Earlier this week, the Wall Street Journal cited a new study showing that the way you talk—your pitch, tone, and vocal tics—strongly influences how others see you. For example, if you have a quiet voice, you're seen as weak; if your tone is high-pitched, immature; and if you ... um, like, uh ... stumble over words, not so smart. In fact, the study shows that your "voice matters twice as much as the content of the message," and that "a strong, smooth voice can enhance your chances of rising to CEO." Which means that perhaps your voice, and not your skill, is stifling your career.
However, if you do suffer from a poor speaking voice (the Journal accurately points out that most people with a poor voice don't know it, so to know for sure if you're vocally challenged you'll have to ask honest colleagues, friends, or family) I wouldn't run out and pay for voice lessons just yet. Not all CEOs, not even the wealthiest, are blessed with a deep, steady, commanding voice.
To that end, below are three video clips of some of the most prominent chief executive officers on Wall Street, along with a brief discussion of each respective voice. After you watch each clip, I invite you to decide for yourself which CEO sounds most like a CEO.
1. Lloyd Blankfein, Goldman Sachs CEO
Don't be fooled by Blankfein's new handsome, salt and pepper beard. His is not a voice you want to immitate at all times. In the video below, Goldman's chief seems to be straining to lower his high-pitched voice, not to mention he doesn't seem all that comfortable in his own skin (or, at least, not that comfortable to be reading from cue cards). Also note that Blankfein's Brooklyn accent (he was born and bred in the borough) creeps into his sentences every once in a while, and I can't imagine a Brooklyn accent tests all that well in the study cited by the Journal. However, what does help Blankefin is that he has extremely white teeth.
2. Jamie Dimon, JPMorgan Chase CEO
Often considered the most charismatic Wall Street chief, Dimon isn't without his vocal issues. Note that in the below clip he stammers over words several times, and he seems to try to distract his listeners by employing wild hand gestures while he speaks. Still, Dimon's voice does possess a nice pitch and volume, and he sure knows how to stifle a belch in mid-sentence (at 4:39).
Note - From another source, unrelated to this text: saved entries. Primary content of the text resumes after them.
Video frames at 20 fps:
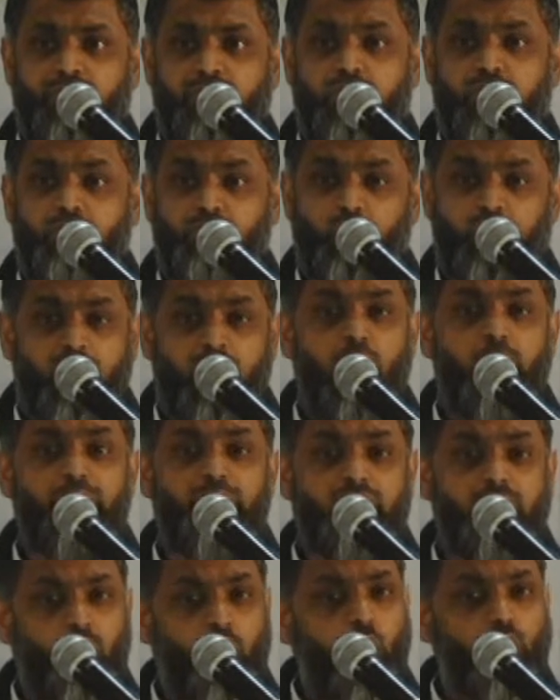Because we are
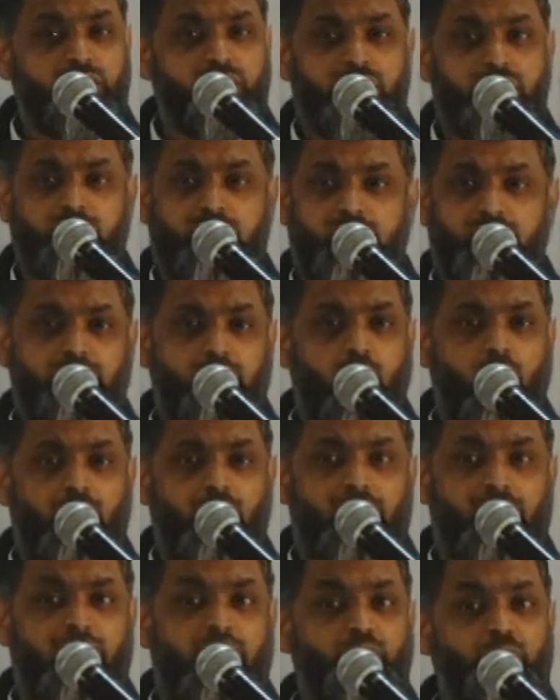being constantly
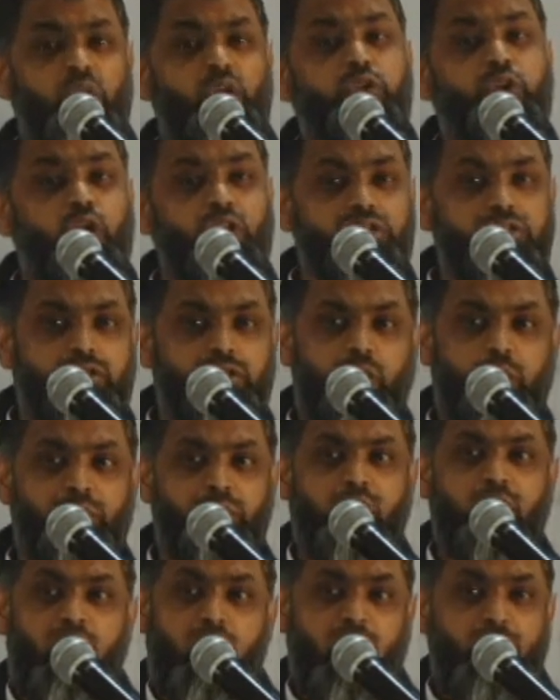targeted and it will not stop.
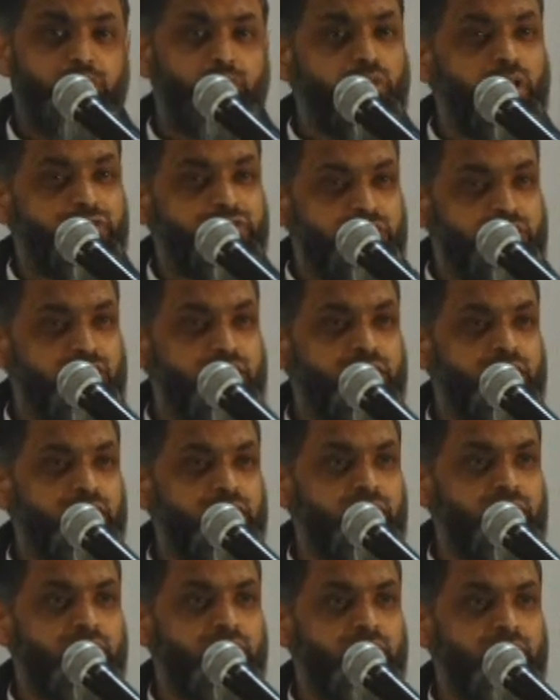And you have
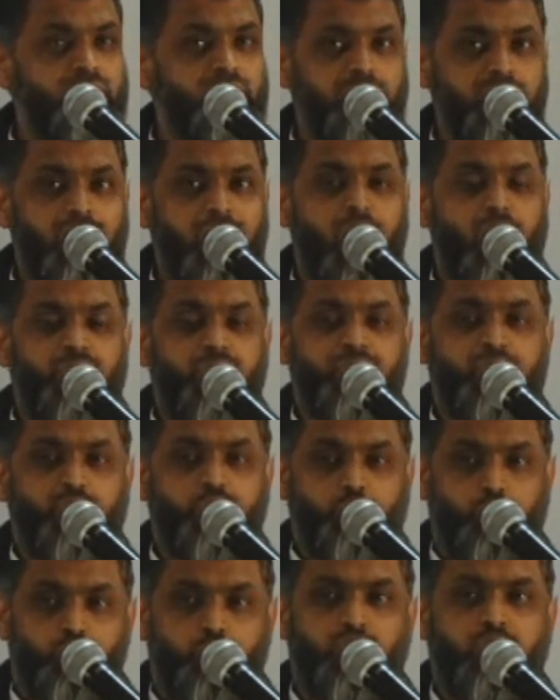seen, now that the
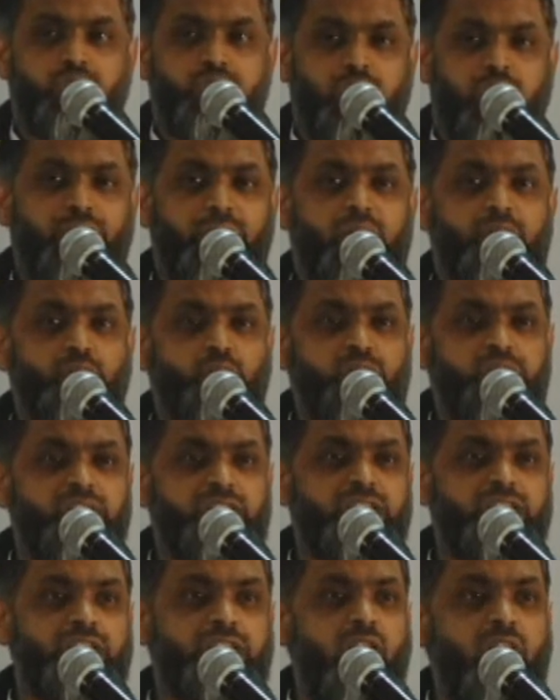truth has come out with the
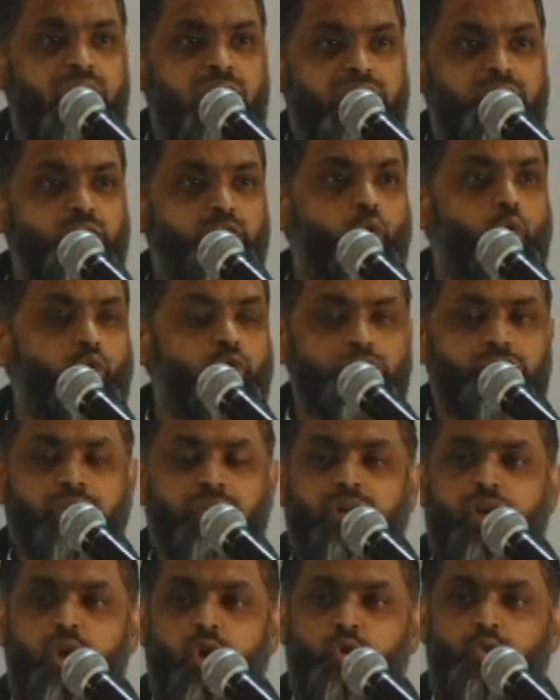CIA
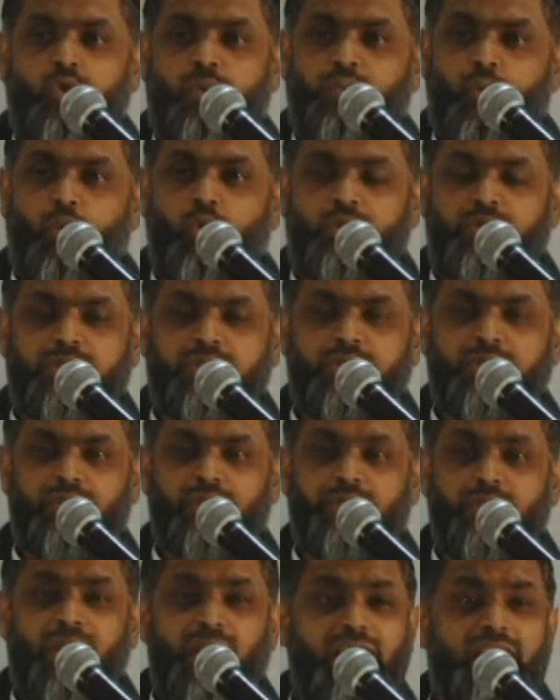torture report,
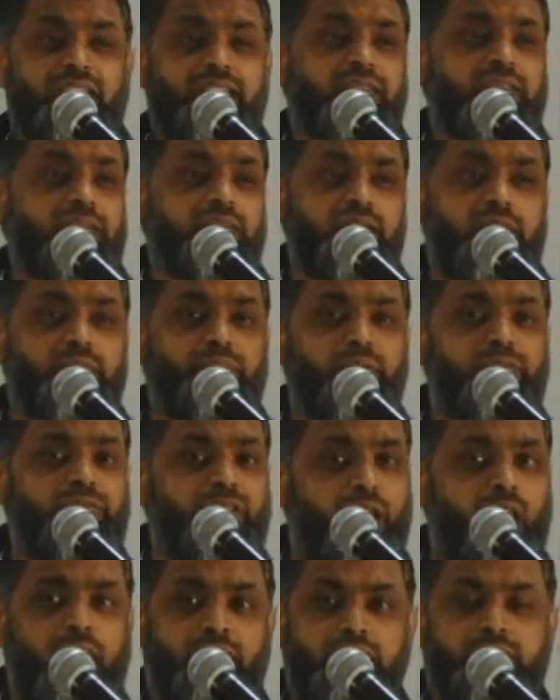it's the tip of
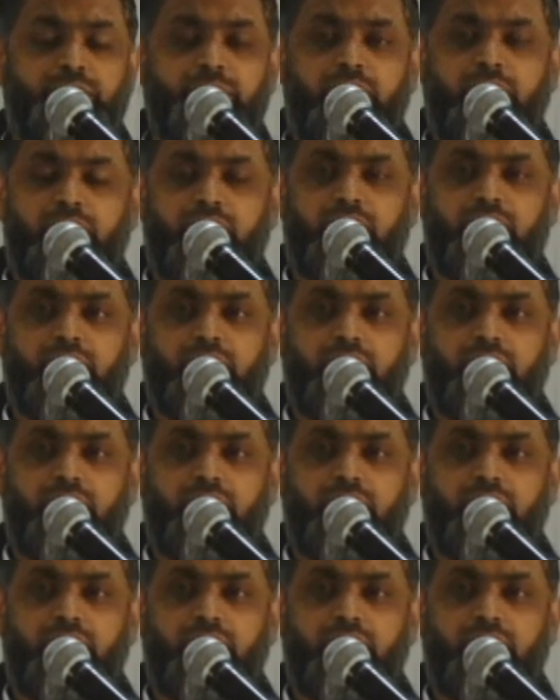the iceberg.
3. James Gorman, Morgan Stanley CEO
If you didn't know that Gorman comes from the land Down Under, you might, at first listen to the clip below, think Morgan Stanley's chief is British. That is, his Australian accent doesn't sound to my ears to be all that obvious (then again, I often mistake Aussies for Kiwis, and Kiwis for Brits, so perhaps your ears are better tuned). In any case, Gorman, perhaps due to that accent, gives the illusion that he's a highly intelligent, serious man whom you want on your team and perhaps want to lead you through a recession. However, don't break out that checkbook so fast. When Gorman begins to get heated up a bit (especially from 3:13 to 3:20, which I recommend playing again and again for full effect) his voice rises to an unpleasantly high pitch, and the gentlemanly tone is tossed out the window.